Regarding the strengthening of trade relations between Hong Kong and Cambodia, Chanthol emphasised that the Cambodian government’s role is to facilitate the private sector, not to dictate or manage it. He mentioned that the government has formed 17 working groups, co-chaired by government ministries and private sector representatives, to facilitate business operations, maintaining an open and liberal business environment.

Chanthol stressed that Cambodia has a young and dynamic population, with 60 per cent of its 17 million people under the age of 35. He also pointed out the country’s strategic location in the heart of the sub-Mekong region, which has a combined population of 250 million consumers.

Additionally, Cambodia benefits from trade preferences from the EU through the Everything But Arms (EBA) initiative and from the US through the Generalized System of Preferences (GSP).

During the event, Lee stated that his first visit to Cambodia aims at promoting closer relations and exploring new areas of cooperation. He noted during his meeting with Prime Minister Hun Manet that there are many areas where both sides can collaborate for better results.

“I am impressed by the prime minister’s focus on the economic development of Cambodia. I have observed that Cambodia’s development has been very fast-growing,” Lee said, adding that he noted many other areas of development in Cambodia besides textiles and garments.

“And I also know that great attention has been given to innovation and technology, green technology and logistics. There are lots of new programmes, and Hong Kong has strengths and experiences to offer, as we are an international financial, trading and shipping centre,” he added.

Manet and Lee discussed expanding cooperation in potential sectors such as trade and investment, banking and finance, technology and the digital economy, tourism and education. They also explored enhancing people-to-people connections and the possibility of direct flights from Hong Kong to Siem Reap.
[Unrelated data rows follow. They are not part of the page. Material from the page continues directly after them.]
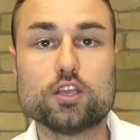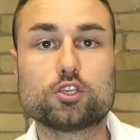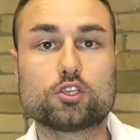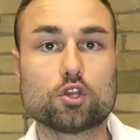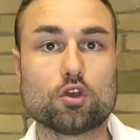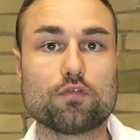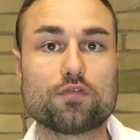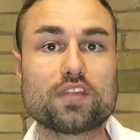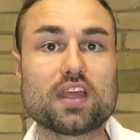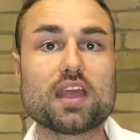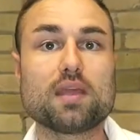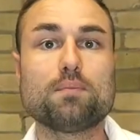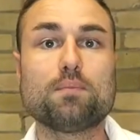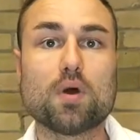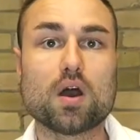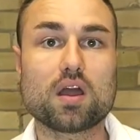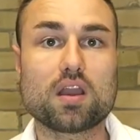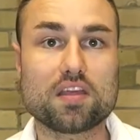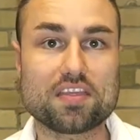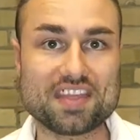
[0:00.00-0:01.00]
So if they
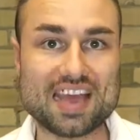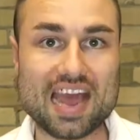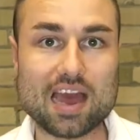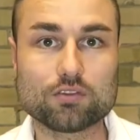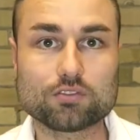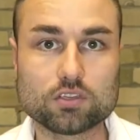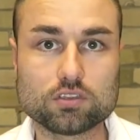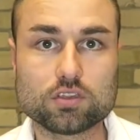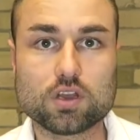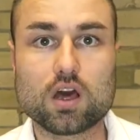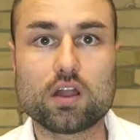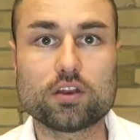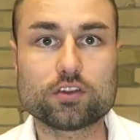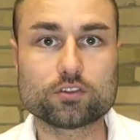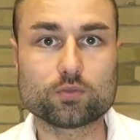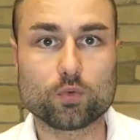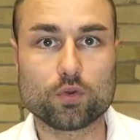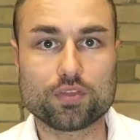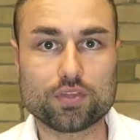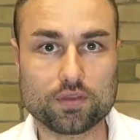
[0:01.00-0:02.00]
bought one thousand
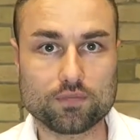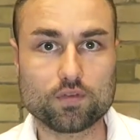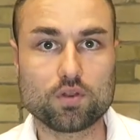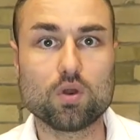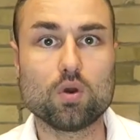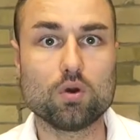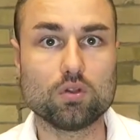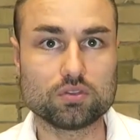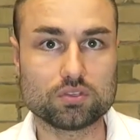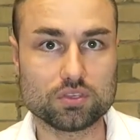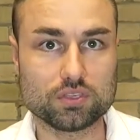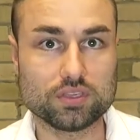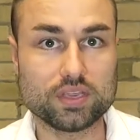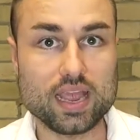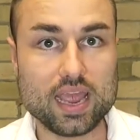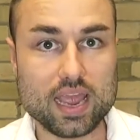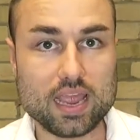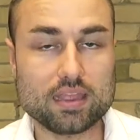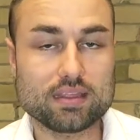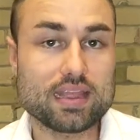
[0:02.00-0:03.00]
dollars worth of gold
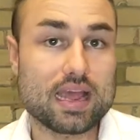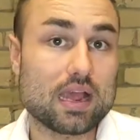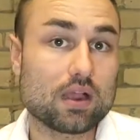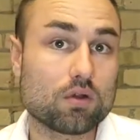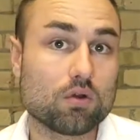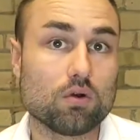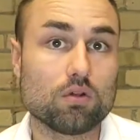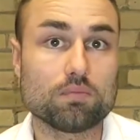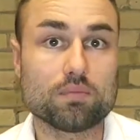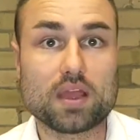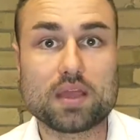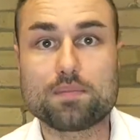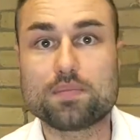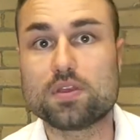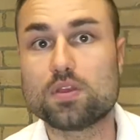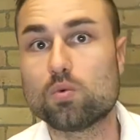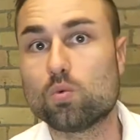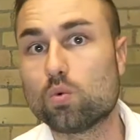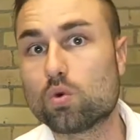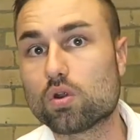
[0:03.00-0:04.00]
today, that gold might
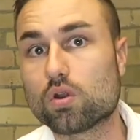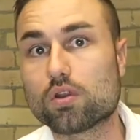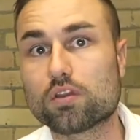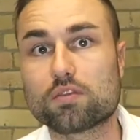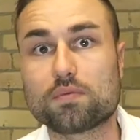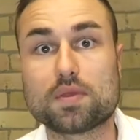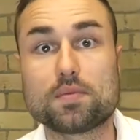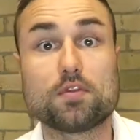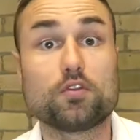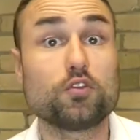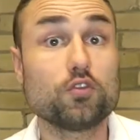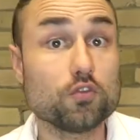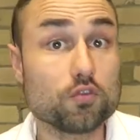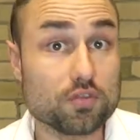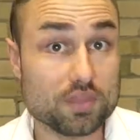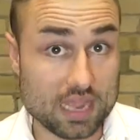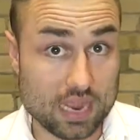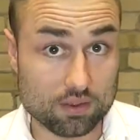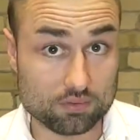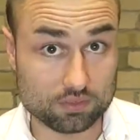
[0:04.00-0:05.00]
be worth maybe
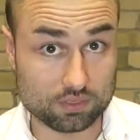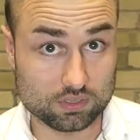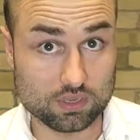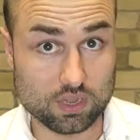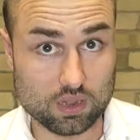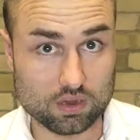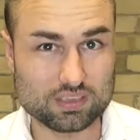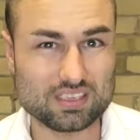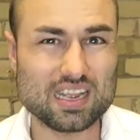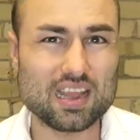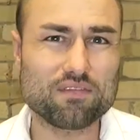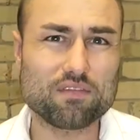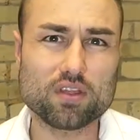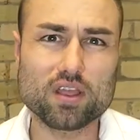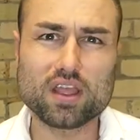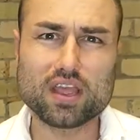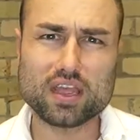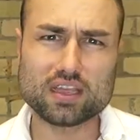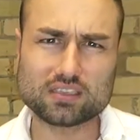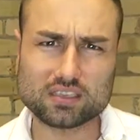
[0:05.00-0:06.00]
two thousand dollars. Yeah,
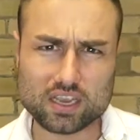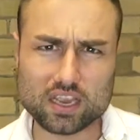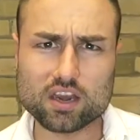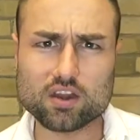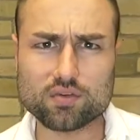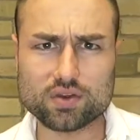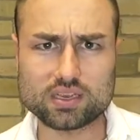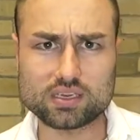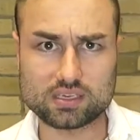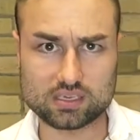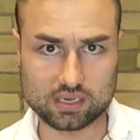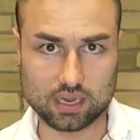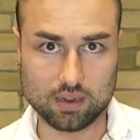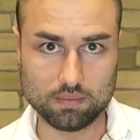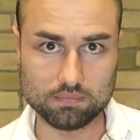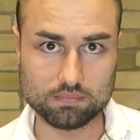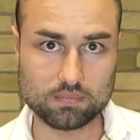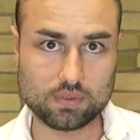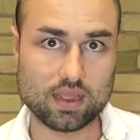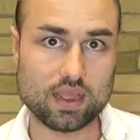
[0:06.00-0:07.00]
it's increased
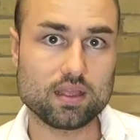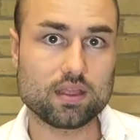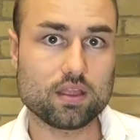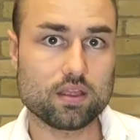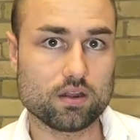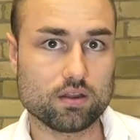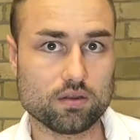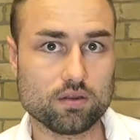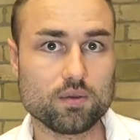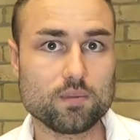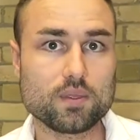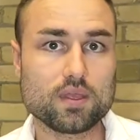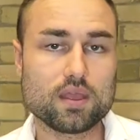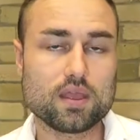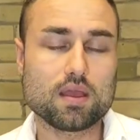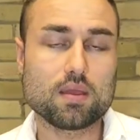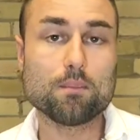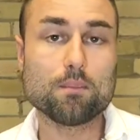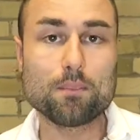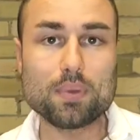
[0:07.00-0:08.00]
some, you know,
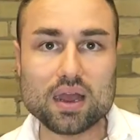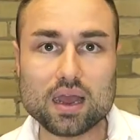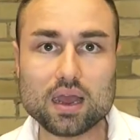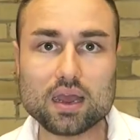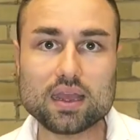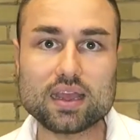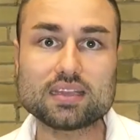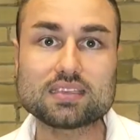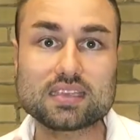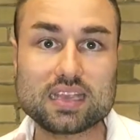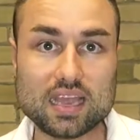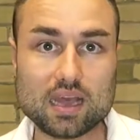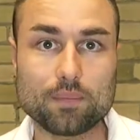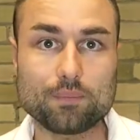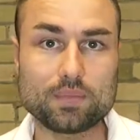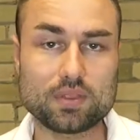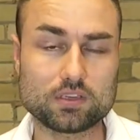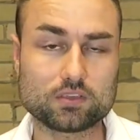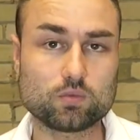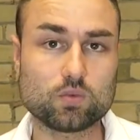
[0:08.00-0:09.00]
but it's
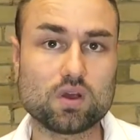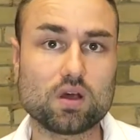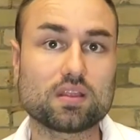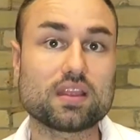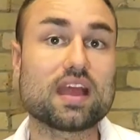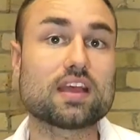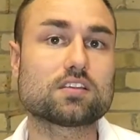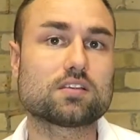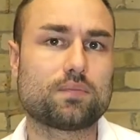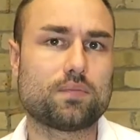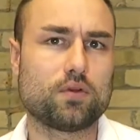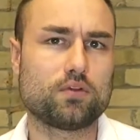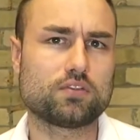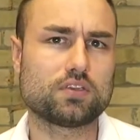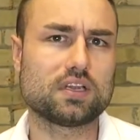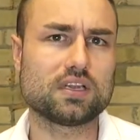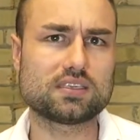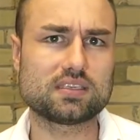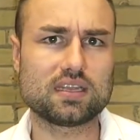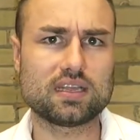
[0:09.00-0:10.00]
kept as well. As
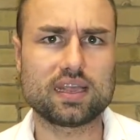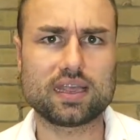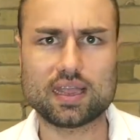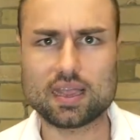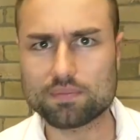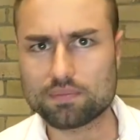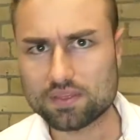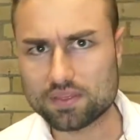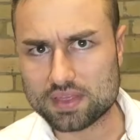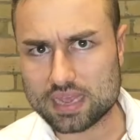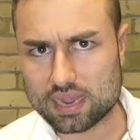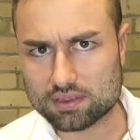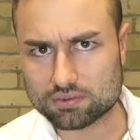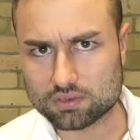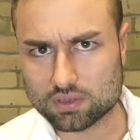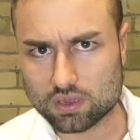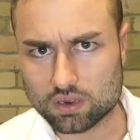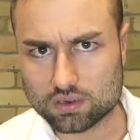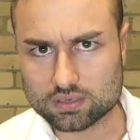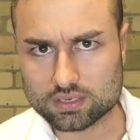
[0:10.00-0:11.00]
opposed to, let's say they kept one
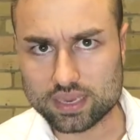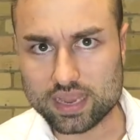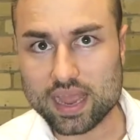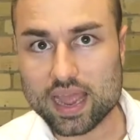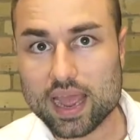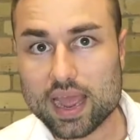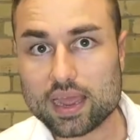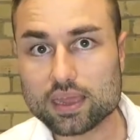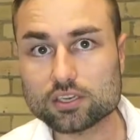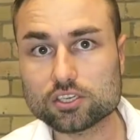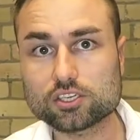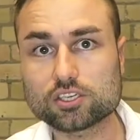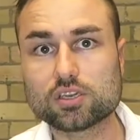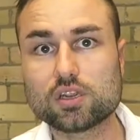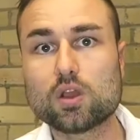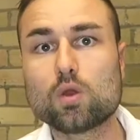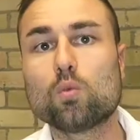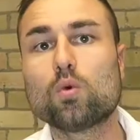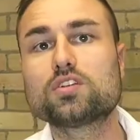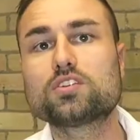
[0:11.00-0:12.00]
thousand dollars cash,
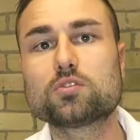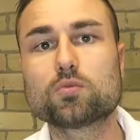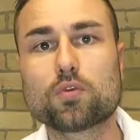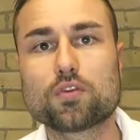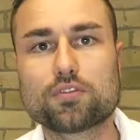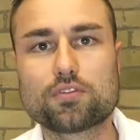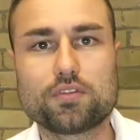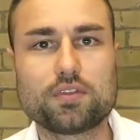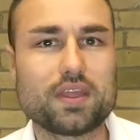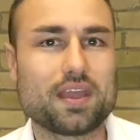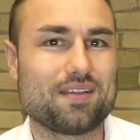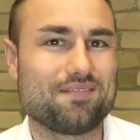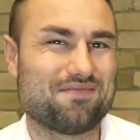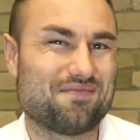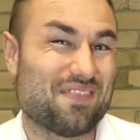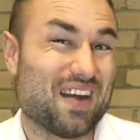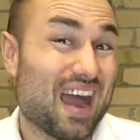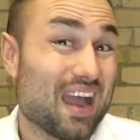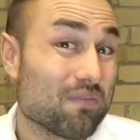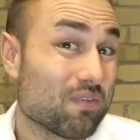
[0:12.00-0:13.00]
what's it worth
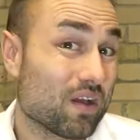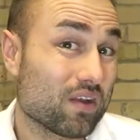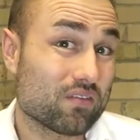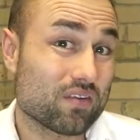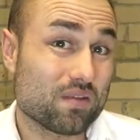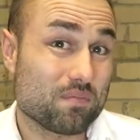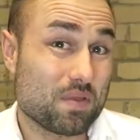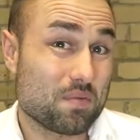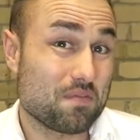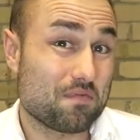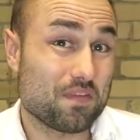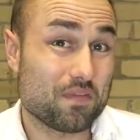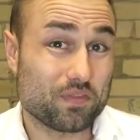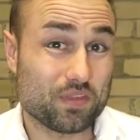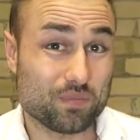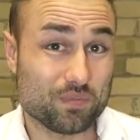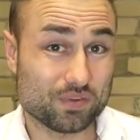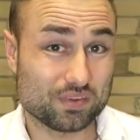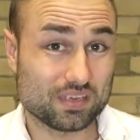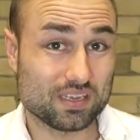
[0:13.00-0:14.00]
today? five hundred, maybe
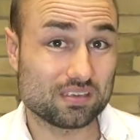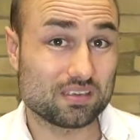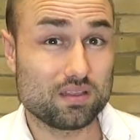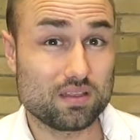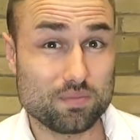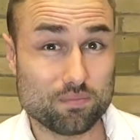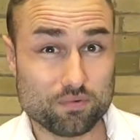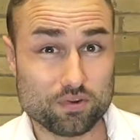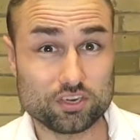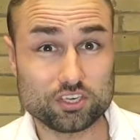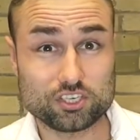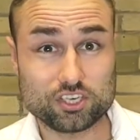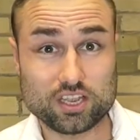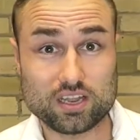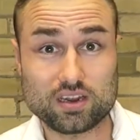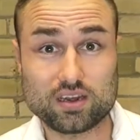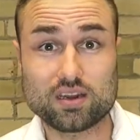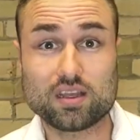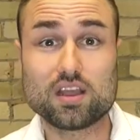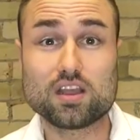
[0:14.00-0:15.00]
fifty percent it
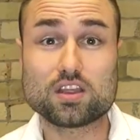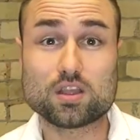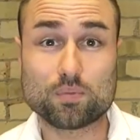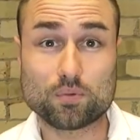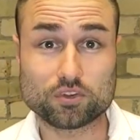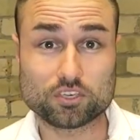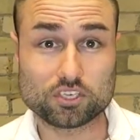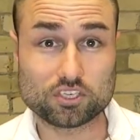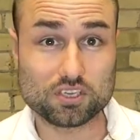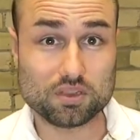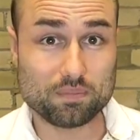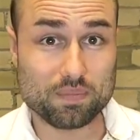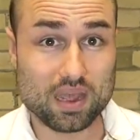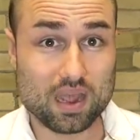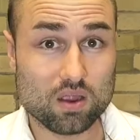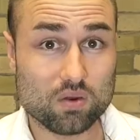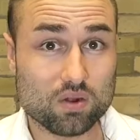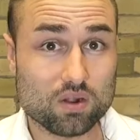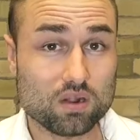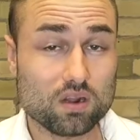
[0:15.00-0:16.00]
depreciated the purchasing
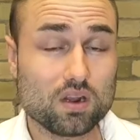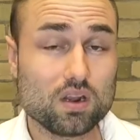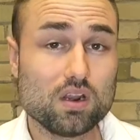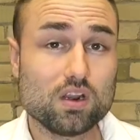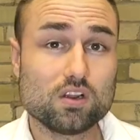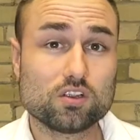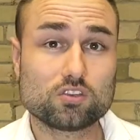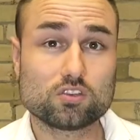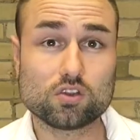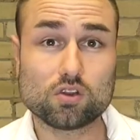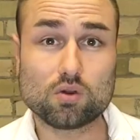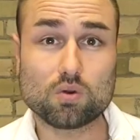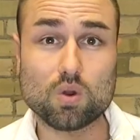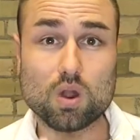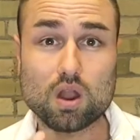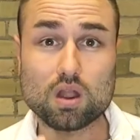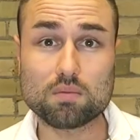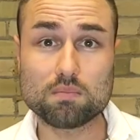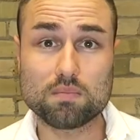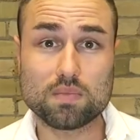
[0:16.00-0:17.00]
power.
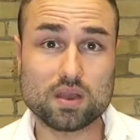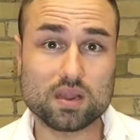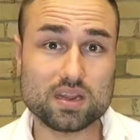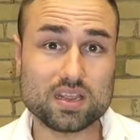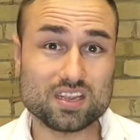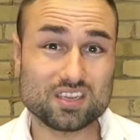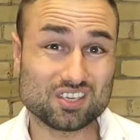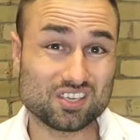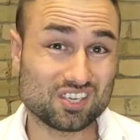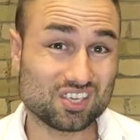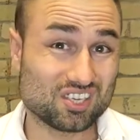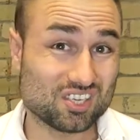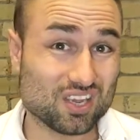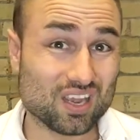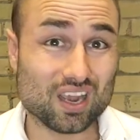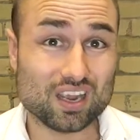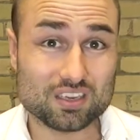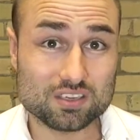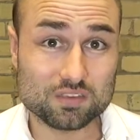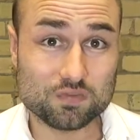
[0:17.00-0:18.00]
So our money
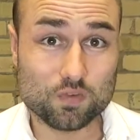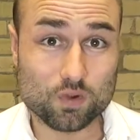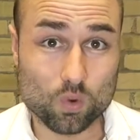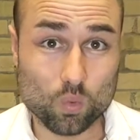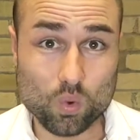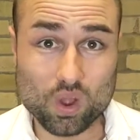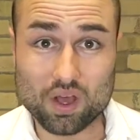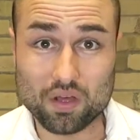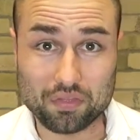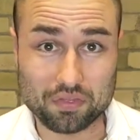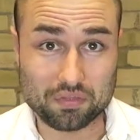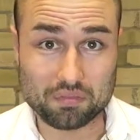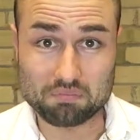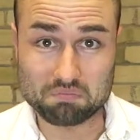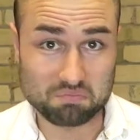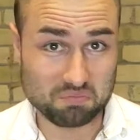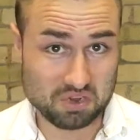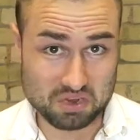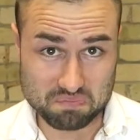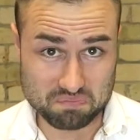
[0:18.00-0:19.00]
sucks for wealth
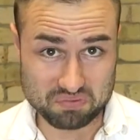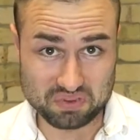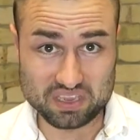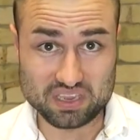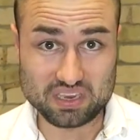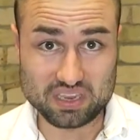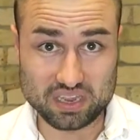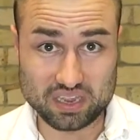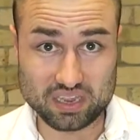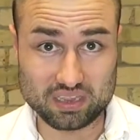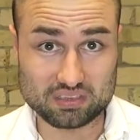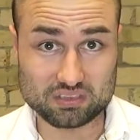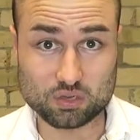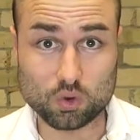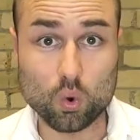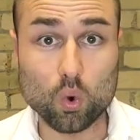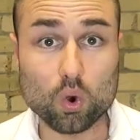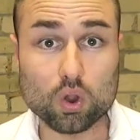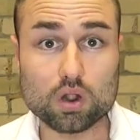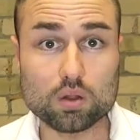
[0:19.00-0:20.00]
completely.
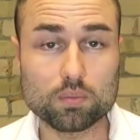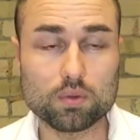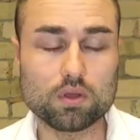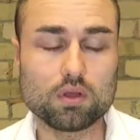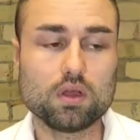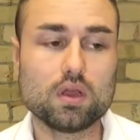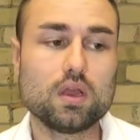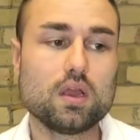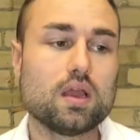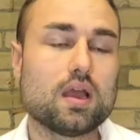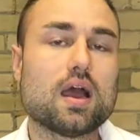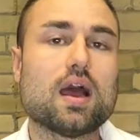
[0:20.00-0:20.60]
It's horrible.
In an interview with reporters, Steve Chuang, chairman of the Federation of Hong Kong Industries (FHKI), said that he sees potential in expanding business relations with Cambodia, especially given its political stability.

He noted that Hong Kong’s good relations with Cambodia also depend on the strong relationship between China and Cambodia.

Chuang said that Hong Kong excels in innovation technology and is interested in investing in Cambodia due to its stability.

“We are here because you have the people, you have reasonable land costs and you have a very stable government. So, we think that here we can mass-produce our technology and export to the US, Europe, China [and beyond],” he said.

He added that the FHKI is ready to facilitate investment between Hong Kong and Cambodia.

“Personally, I really love this country due to its political stability, global connections and ongoing infrastructure development, including railways, high-speed roads and airports. I think it is growing very fast. So, you can see there are a lot of opportunities to grow,” Chuang said.

He further noted that Hong Kong has much to offer in helping Cambodia advance to high-end innovation and technology, rather than continuously relying on a labour-intensive workforce.